Return every entry below word for word and leave out any picture.

─── Record excerpts

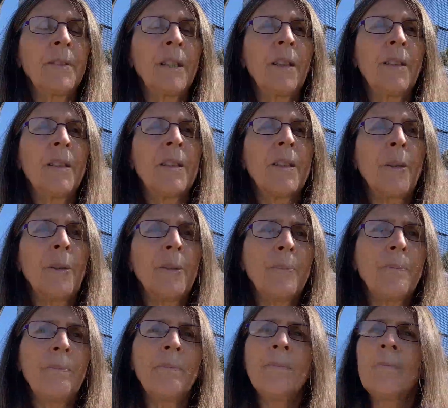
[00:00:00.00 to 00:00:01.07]
So
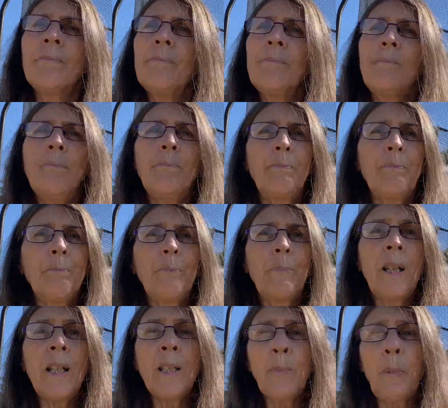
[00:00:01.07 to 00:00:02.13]

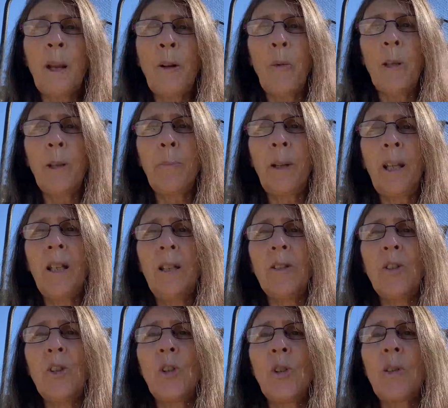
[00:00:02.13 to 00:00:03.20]
please bear with me
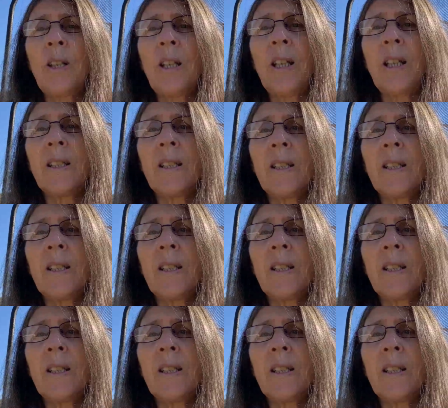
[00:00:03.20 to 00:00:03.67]
during this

──────

* _Expected answer_:
[00:00:00.00 to 00:00:01.07]
So
[00:00:01.07 to 00:00:02.13]

[00:00:02.13 to 00:00:03.20]
please bear with me
[00:00:03.20 to 00:00:03.67]
during this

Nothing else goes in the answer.